WORK ITEM:
Every line in the data below from the one containing "Video frames at" down to the one containing "[00:01:10.43 to 00:01:11.33]", both included, must be retyped exactly; no other line is to appear.

Saved data entries:
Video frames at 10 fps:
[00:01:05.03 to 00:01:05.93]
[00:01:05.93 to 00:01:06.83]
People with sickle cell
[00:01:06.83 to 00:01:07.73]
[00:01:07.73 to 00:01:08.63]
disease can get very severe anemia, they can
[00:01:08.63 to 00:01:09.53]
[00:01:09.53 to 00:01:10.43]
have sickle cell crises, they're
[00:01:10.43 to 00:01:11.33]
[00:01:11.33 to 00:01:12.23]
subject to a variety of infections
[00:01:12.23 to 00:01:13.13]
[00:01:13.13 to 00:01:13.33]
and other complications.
==
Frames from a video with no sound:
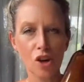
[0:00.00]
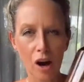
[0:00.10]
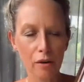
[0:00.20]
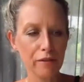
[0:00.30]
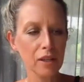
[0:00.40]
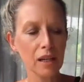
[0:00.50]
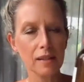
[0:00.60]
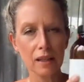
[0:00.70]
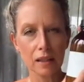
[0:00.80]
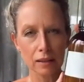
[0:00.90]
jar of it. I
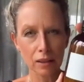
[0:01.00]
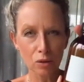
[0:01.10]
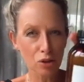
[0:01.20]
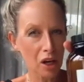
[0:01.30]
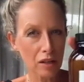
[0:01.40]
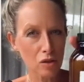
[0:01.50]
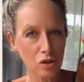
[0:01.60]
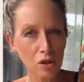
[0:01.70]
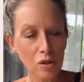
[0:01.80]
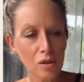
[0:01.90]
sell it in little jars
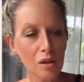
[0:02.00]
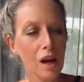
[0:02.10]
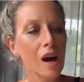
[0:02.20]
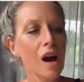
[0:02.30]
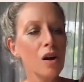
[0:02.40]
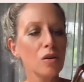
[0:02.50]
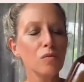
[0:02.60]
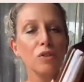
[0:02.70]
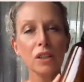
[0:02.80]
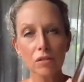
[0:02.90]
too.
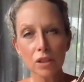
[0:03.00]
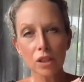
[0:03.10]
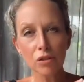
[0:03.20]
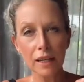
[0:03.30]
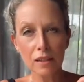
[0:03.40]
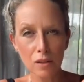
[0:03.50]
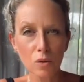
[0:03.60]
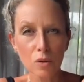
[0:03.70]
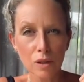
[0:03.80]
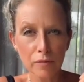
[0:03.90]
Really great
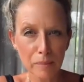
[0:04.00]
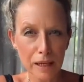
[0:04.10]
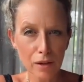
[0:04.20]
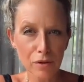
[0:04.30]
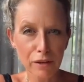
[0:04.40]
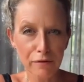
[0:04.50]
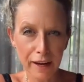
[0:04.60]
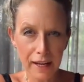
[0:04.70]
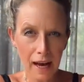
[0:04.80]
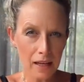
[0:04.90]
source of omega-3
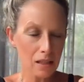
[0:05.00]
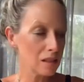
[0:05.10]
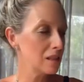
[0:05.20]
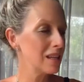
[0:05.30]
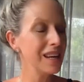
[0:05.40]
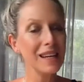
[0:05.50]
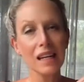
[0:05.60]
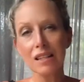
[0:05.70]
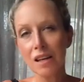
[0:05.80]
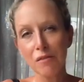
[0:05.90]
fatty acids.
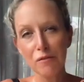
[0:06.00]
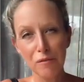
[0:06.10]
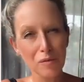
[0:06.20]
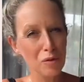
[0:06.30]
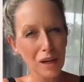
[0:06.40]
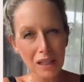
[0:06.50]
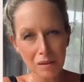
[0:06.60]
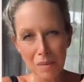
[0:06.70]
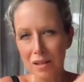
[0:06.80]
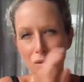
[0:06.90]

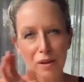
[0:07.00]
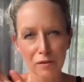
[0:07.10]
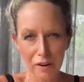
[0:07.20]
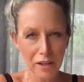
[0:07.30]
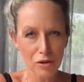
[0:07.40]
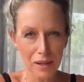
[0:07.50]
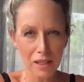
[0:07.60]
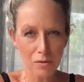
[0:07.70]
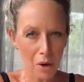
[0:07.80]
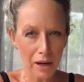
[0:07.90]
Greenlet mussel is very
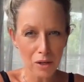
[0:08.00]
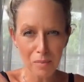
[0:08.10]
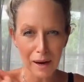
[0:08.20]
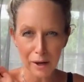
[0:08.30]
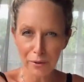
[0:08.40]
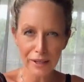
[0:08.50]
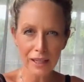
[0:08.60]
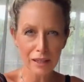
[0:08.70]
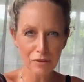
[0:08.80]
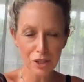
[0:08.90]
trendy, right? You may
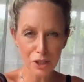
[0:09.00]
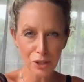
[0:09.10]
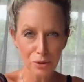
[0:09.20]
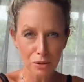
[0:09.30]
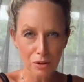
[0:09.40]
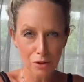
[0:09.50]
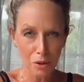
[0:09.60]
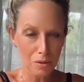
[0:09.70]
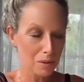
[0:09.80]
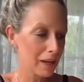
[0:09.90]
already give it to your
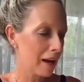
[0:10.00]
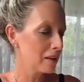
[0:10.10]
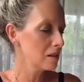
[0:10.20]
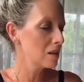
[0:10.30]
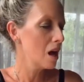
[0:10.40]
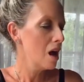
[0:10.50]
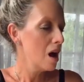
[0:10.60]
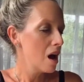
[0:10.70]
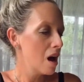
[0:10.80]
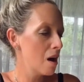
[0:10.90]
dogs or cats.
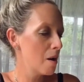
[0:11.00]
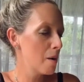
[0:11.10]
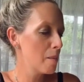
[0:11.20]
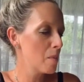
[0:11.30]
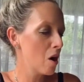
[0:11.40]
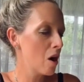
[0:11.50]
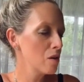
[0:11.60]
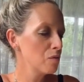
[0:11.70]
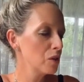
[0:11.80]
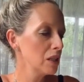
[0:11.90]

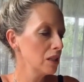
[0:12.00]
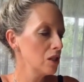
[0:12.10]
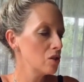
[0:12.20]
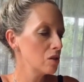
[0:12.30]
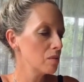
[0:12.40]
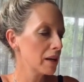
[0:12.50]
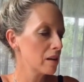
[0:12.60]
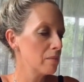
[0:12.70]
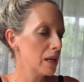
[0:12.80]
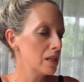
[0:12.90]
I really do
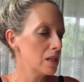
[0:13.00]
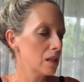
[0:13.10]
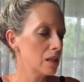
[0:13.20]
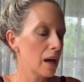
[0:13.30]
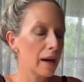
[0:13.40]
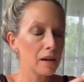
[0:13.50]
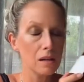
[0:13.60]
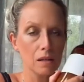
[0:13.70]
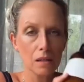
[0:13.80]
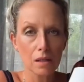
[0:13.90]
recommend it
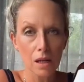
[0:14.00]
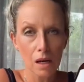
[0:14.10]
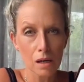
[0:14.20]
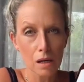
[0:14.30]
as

EXERCISE ANSWER:
Video frames at 10 fps:
[00:01:05.03 to 00:01:05.93]
[00:01:05.93 to 00:01:06.83]
People with sickle cell
[00:01:06.83 to 00:01:07.73]
[00:01:07.73 to 00:01:08.63]
disease can get very severe anemia, they can
[00:01:08.63 to 00:01:09.53]
[00:01:09.53 to 00:01:10.43]
have sickle cell crises, they're
[00:01:10.43 to 00:01:11.33]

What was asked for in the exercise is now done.